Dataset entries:

--- START ---

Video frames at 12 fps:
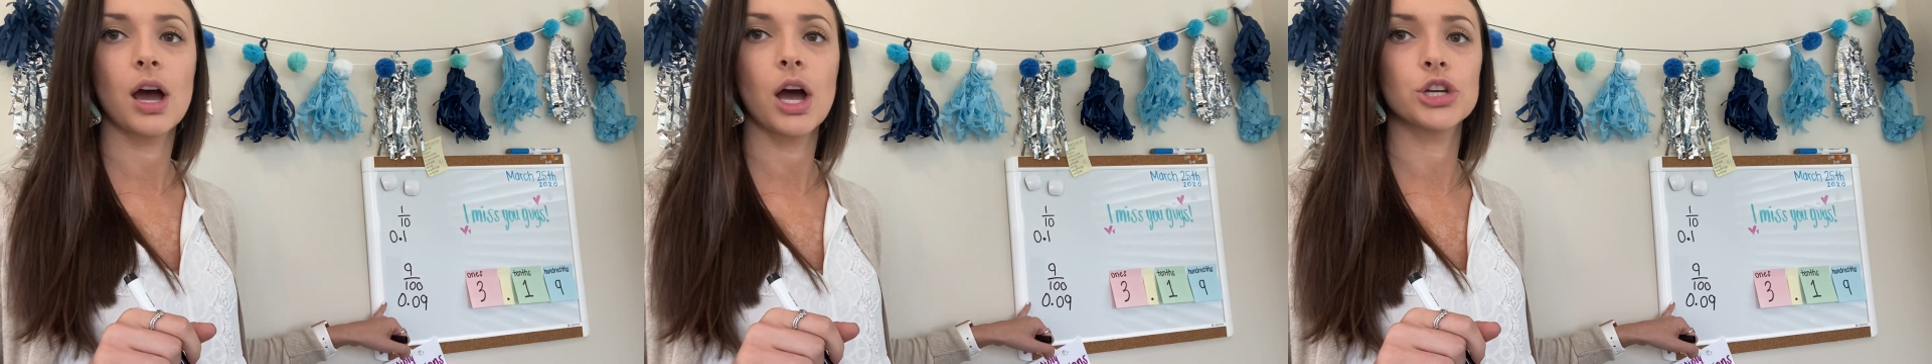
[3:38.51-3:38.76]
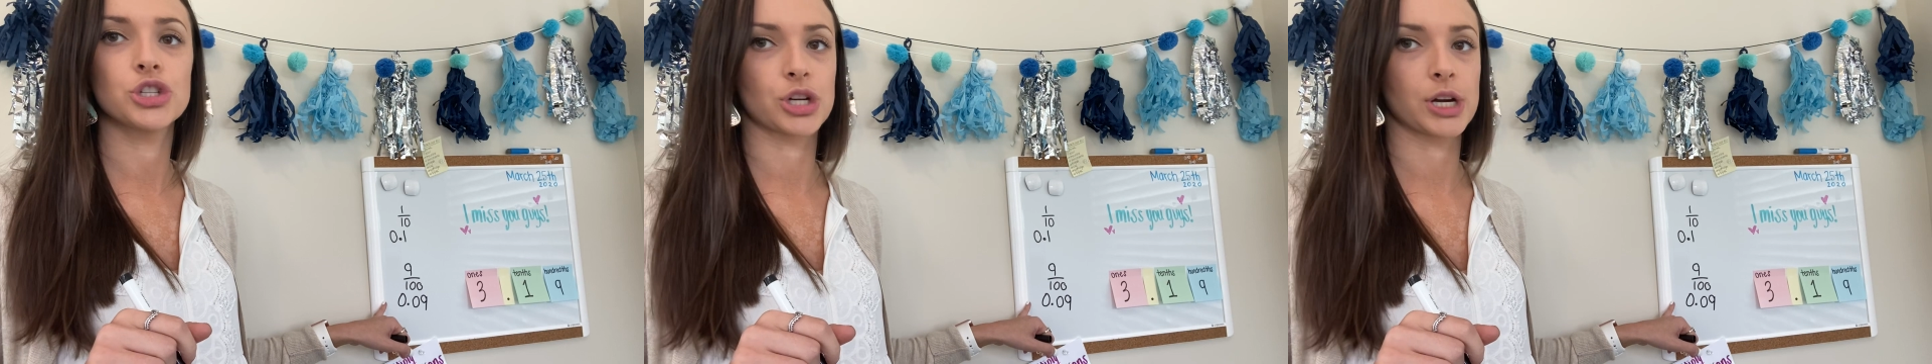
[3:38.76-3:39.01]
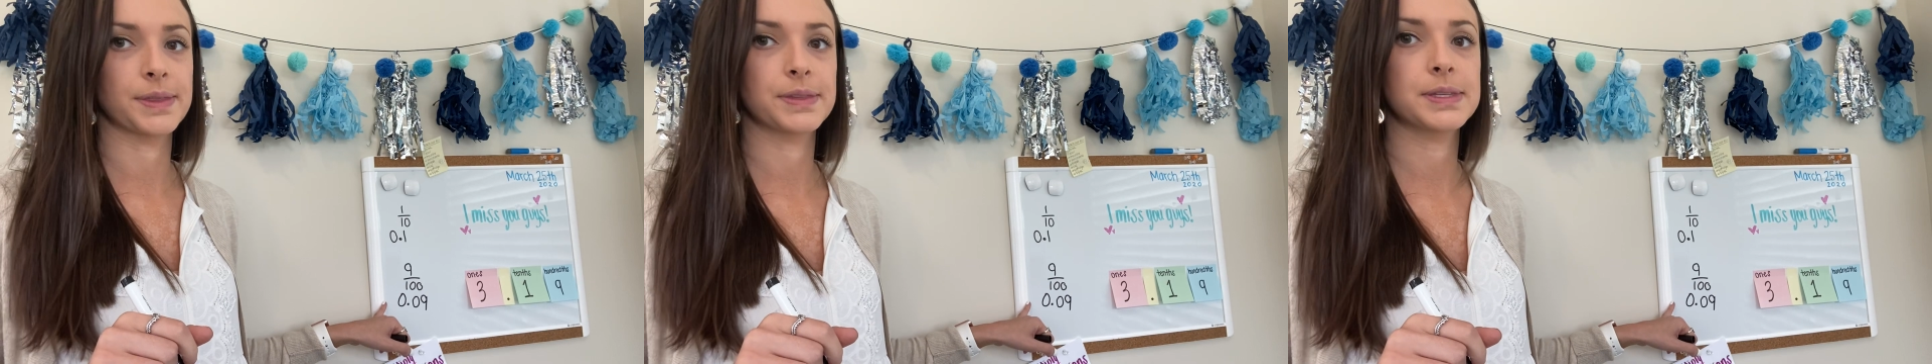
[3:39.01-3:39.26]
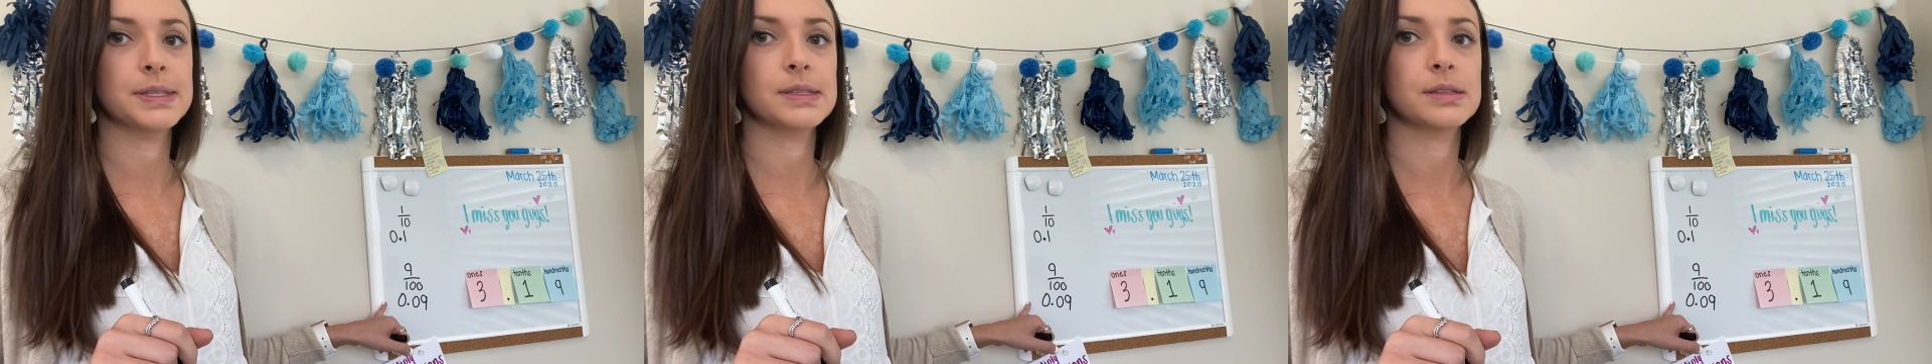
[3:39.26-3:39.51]

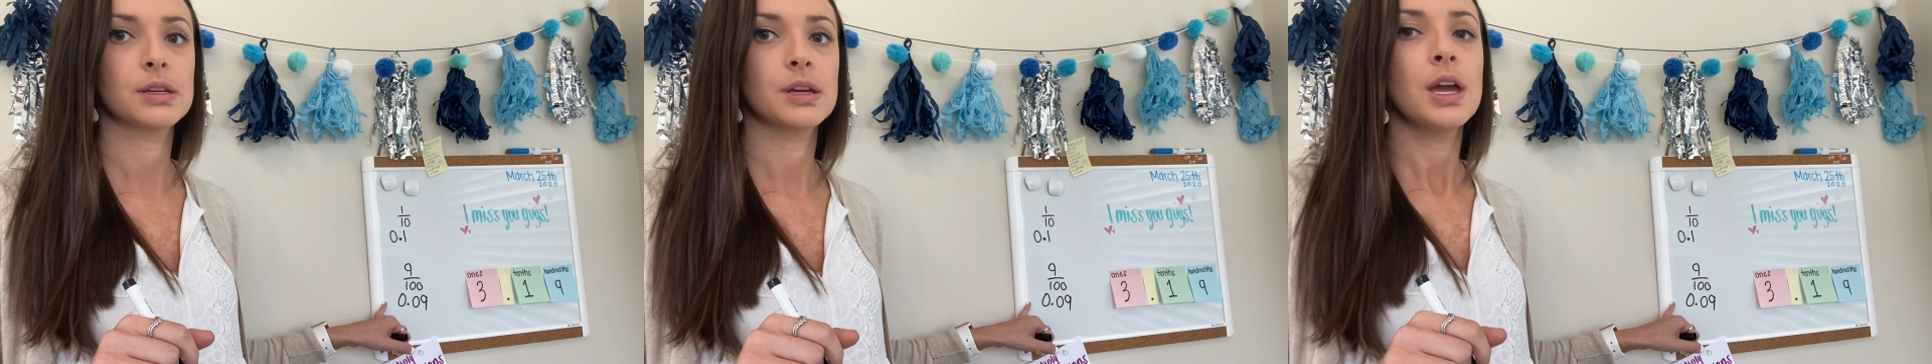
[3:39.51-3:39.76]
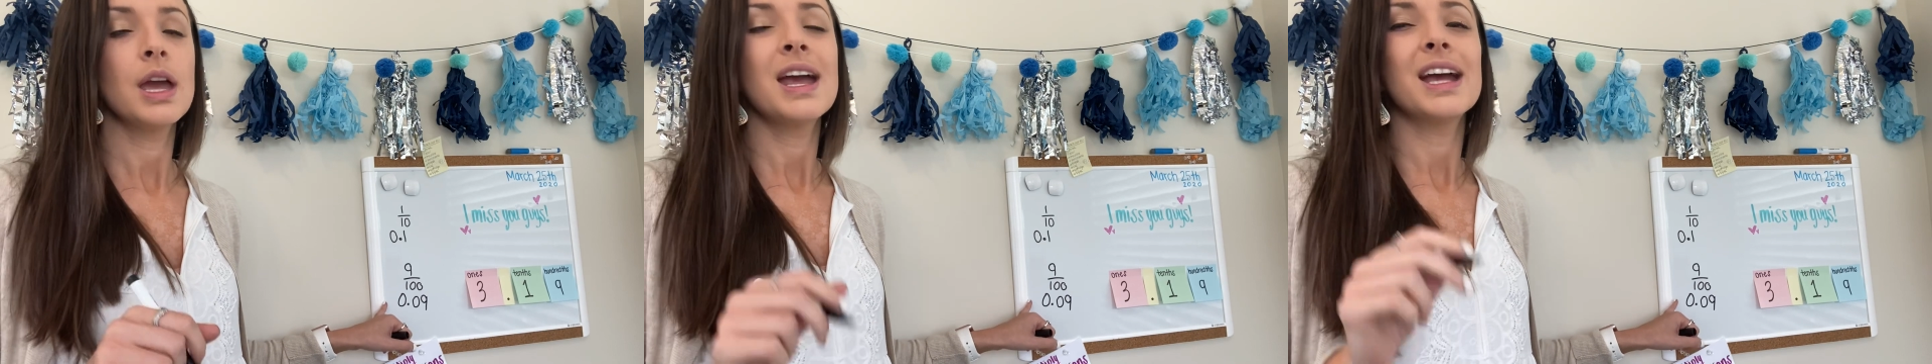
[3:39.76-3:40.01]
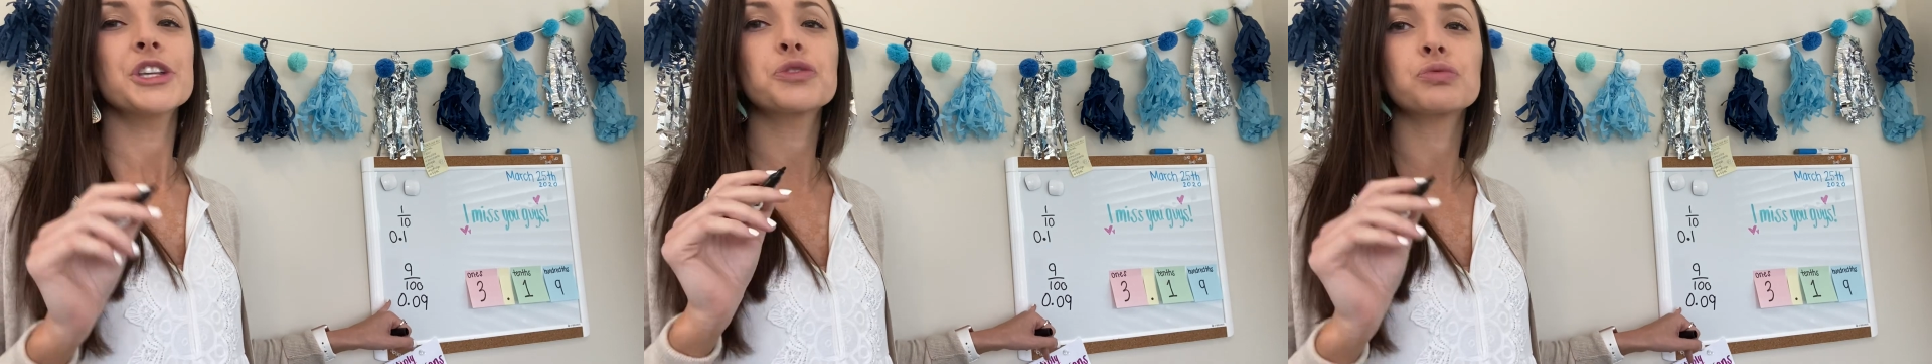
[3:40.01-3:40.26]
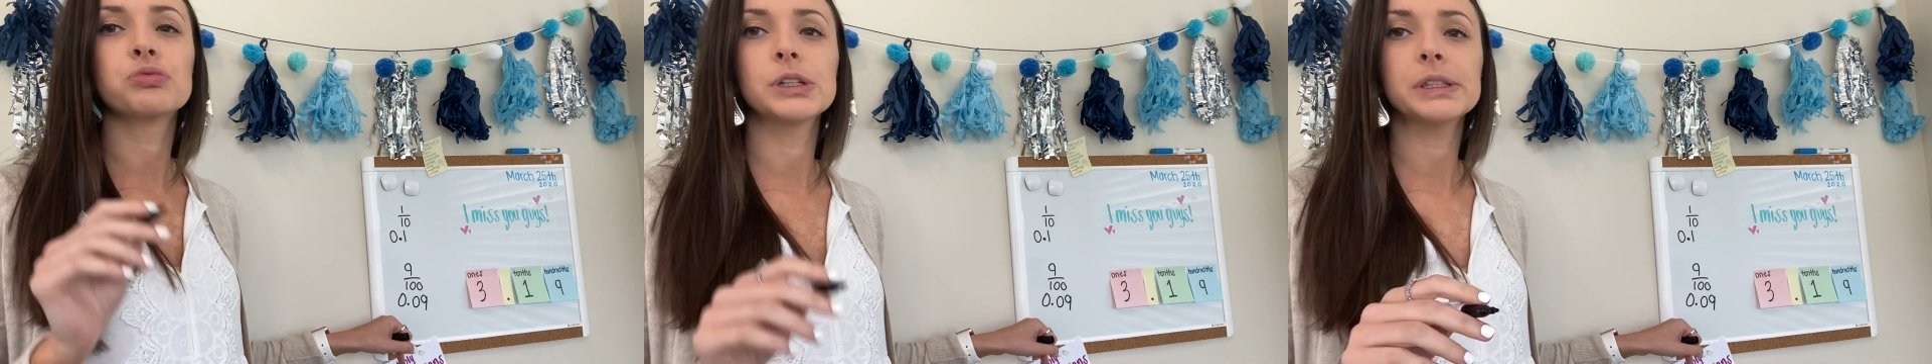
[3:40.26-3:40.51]
hundredths. It's
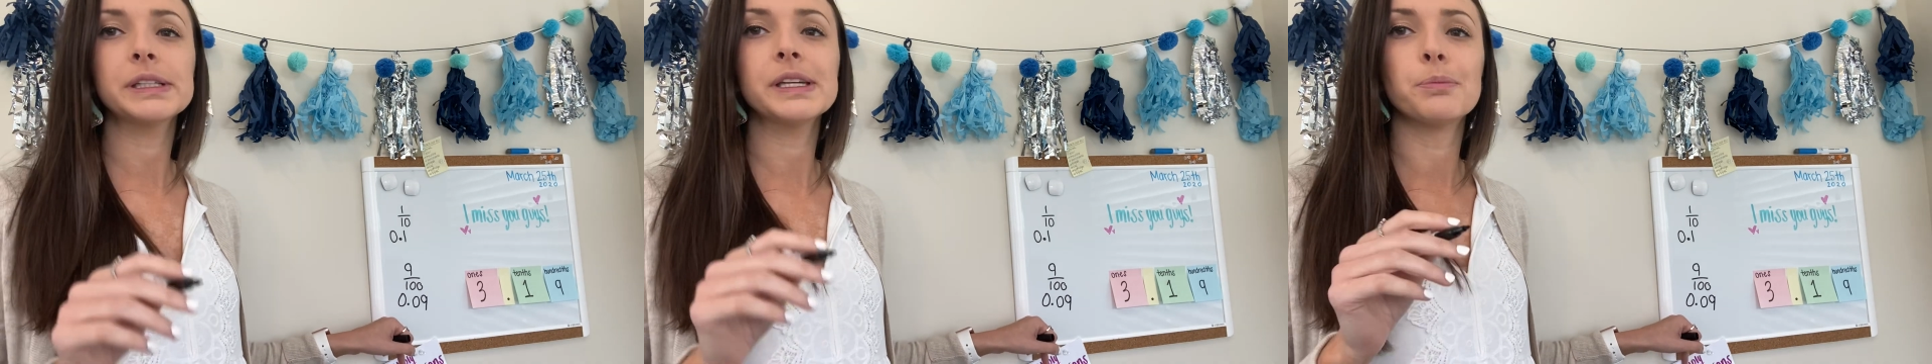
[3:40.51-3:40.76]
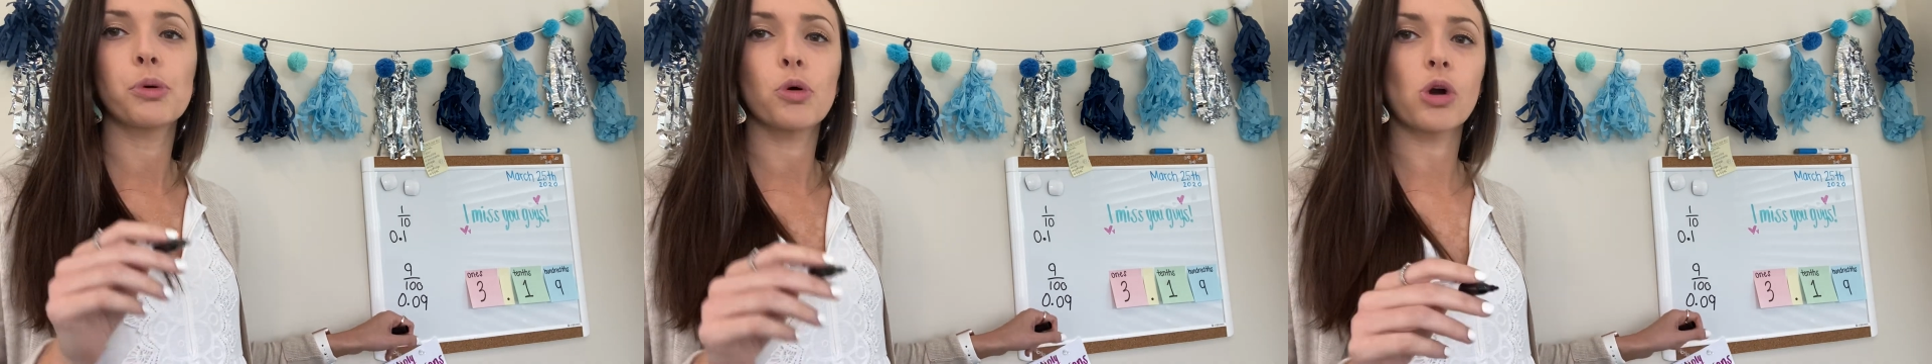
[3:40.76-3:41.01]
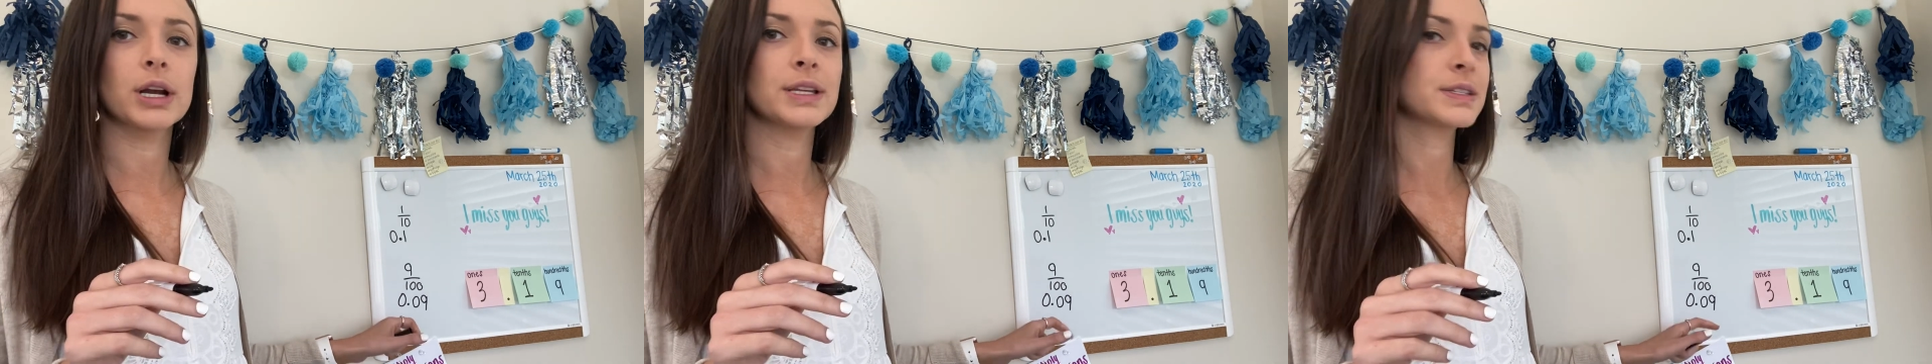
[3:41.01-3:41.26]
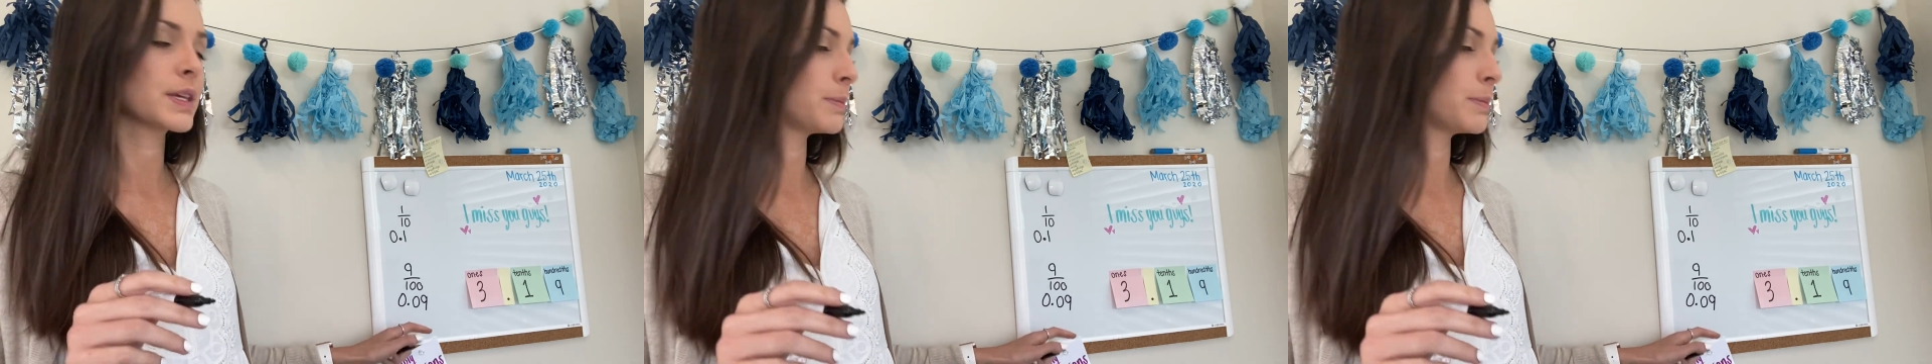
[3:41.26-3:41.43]
really important to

--- END ---

All lines from the one containing "[3:39.51-3:39.76]" through the end of the entries, both ends included, should be written out exactly, with no pictures.

Answer to the exercise:
[3:39.51-3:39.76]
[3:39.76-3:40.01]
[3:40.01-3:40.26]
[3:40.26-3:40.51]
hundredths. It's
[3:40.51-3:40.76]
[3:40.76-3:41.01]
[3:41.01-3:41.26]
[3:41.26-3:41.43]
really important to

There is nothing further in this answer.